- TASK REQUIREMENTS -
In the records below, begin at the line that has "[00:03:32.37]" and stop after the line that has "[0:00.00-0:15.50]"; quote those lines verbatim and nothing more.

== RECORDS PROVIDED ==

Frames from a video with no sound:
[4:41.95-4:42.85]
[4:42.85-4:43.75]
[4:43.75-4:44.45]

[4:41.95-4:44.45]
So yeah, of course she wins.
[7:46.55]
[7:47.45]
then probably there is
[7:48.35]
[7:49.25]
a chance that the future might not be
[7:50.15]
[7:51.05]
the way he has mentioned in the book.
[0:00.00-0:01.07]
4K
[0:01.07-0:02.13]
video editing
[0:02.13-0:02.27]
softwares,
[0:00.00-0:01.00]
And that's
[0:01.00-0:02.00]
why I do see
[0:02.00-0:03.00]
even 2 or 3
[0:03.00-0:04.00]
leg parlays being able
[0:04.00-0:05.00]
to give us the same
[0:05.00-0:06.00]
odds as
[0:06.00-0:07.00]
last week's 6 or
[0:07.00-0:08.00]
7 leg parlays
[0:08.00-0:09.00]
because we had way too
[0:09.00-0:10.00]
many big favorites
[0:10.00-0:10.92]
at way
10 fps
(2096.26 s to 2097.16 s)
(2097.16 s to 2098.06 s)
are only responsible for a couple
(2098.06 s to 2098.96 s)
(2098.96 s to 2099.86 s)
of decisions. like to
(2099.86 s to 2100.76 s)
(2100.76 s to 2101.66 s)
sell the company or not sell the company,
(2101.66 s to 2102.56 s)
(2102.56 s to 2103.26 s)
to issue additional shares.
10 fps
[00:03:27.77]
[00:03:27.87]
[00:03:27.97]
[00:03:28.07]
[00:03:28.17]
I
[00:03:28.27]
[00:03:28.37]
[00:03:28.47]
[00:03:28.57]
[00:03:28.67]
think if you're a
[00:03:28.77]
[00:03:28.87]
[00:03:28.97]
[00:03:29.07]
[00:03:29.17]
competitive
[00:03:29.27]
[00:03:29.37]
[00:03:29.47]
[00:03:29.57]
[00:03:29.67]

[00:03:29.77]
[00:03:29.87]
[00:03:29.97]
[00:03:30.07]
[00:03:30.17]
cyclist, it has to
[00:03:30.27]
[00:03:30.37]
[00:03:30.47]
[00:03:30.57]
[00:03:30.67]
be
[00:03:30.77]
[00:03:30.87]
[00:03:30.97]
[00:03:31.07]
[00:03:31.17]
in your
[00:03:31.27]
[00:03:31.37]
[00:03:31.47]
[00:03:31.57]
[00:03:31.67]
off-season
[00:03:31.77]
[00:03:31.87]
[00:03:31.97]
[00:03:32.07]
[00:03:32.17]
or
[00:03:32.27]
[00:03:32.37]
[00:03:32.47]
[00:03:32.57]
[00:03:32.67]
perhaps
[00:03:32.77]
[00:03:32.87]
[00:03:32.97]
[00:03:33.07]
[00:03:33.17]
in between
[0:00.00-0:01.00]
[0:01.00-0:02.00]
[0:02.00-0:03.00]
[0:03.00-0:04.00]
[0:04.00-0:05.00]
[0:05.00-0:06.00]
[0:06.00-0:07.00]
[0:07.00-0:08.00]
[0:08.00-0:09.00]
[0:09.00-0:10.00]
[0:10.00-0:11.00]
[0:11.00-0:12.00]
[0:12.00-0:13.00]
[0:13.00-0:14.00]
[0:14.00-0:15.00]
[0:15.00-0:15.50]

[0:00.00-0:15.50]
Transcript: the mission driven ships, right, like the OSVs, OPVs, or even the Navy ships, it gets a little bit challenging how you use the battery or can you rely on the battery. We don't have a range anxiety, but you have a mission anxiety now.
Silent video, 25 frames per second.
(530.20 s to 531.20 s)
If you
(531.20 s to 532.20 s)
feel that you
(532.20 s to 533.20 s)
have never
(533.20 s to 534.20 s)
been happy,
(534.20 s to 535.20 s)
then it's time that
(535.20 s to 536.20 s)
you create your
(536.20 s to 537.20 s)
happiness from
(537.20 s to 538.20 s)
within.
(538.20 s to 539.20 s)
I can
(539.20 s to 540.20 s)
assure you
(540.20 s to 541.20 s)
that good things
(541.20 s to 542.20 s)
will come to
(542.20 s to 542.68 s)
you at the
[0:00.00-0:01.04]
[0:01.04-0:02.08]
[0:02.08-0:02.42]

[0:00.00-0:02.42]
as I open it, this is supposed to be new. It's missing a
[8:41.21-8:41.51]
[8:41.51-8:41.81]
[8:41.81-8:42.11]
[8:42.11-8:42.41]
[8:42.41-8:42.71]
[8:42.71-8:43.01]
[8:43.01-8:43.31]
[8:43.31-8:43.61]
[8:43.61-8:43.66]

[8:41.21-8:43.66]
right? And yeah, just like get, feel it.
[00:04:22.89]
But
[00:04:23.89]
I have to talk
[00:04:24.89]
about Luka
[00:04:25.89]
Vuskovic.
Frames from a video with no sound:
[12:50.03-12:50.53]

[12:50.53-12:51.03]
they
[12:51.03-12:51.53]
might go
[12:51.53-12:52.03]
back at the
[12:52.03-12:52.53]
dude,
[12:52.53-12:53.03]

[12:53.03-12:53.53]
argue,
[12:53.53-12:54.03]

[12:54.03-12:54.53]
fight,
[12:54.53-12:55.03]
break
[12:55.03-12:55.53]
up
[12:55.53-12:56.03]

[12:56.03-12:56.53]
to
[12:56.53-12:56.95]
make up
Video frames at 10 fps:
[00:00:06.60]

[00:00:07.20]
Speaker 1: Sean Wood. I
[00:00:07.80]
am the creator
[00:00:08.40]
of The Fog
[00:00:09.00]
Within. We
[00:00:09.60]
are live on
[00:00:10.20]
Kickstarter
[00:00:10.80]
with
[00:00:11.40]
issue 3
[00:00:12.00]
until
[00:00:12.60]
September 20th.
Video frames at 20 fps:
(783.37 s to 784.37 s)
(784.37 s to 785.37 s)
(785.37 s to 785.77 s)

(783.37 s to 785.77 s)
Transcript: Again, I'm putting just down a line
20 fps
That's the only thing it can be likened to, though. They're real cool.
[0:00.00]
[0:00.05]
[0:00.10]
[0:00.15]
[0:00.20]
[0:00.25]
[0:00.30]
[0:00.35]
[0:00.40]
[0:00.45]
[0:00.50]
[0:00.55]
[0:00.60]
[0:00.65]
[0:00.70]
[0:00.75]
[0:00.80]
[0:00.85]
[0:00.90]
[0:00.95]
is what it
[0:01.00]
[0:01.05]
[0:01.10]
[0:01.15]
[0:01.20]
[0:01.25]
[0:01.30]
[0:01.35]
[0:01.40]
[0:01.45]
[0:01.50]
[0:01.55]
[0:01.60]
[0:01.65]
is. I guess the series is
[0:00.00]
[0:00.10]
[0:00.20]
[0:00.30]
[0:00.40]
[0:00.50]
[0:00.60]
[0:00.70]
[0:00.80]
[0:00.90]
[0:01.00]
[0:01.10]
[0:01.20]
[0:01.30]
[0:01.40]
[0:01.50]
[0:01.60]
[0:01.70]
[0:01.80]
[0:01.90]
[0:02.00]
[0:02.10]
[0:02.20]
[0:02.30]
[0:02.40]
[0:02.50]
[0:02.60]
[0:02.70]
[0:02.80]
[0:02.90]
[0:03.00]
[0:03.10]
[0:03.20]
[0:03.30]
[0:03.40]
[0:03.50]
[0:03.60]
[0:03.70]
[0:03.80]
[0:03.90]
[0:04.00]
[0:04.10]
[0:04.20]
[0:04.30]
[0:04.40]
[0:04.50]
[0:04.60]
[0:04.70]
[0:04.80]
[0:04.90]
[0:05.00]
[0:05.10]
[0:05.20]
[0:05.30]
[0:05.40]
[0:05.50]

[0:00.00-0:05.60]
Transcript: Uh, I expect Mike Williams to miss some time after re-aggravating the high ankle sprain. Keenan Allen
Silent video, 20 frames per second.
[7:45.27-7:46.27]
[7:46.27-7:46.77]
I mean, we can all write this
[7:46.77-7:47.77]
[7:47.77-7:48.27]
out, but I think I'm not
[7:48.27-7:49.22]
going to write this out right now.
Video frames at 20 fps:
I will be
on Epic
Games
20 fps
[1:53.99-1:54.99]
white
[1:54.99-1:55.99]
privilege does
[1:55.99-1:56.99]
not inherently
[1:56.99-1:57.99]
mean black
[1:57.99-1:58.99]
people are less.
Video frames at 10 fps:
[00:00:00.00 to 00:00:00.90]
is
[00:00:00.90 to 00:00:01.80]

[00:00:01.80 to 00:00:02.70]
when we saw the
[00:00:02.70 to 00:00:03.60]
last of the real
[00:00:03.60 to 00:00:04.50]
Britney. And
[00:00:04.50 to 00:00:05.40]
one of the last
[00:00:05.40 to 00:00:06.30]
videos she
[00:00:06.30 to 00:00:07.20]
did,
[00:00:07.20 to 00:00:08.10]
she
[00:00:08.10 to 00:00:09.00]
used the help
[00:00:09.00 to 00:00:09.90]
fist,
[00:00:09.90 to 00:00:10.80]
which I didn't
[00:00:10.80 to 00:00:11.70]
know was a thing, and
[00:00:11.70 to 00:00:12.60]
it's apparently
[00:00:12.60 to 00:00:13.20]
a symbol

===

- COMPLETED EXERCISE -
[00:03:32.37]
[00:03:32.47]
[00:03:32.57]
[00:03:32.67]
perhaps
[00:03:32.77]
[00:03:32.87]
[00:03:32.97]
[00:03:33.07]
[00:03:33.17]
in between
[0:00.00-0:01.00]
[0:01.00-0:02.00]
[0:02.00-0:03.00]
[0:03.00-0:04.00]
[0:04.00-0:05.00]
[0:05.00-0:06.00]
[0:06.00-0:07.00]
[0:07.00-0:08.00]
[0:08.00-0:09.00]
[0:09.00-0:10.00]
[0:10.00-0:11.00]
[0:11.00-0:12.00]
[0:12.00-0:13.00]
[0:13.00-0:14.00]
[0:14.00-0:15.00]
[0:15.00-0:15.50]

[0:00.00-0:15.50]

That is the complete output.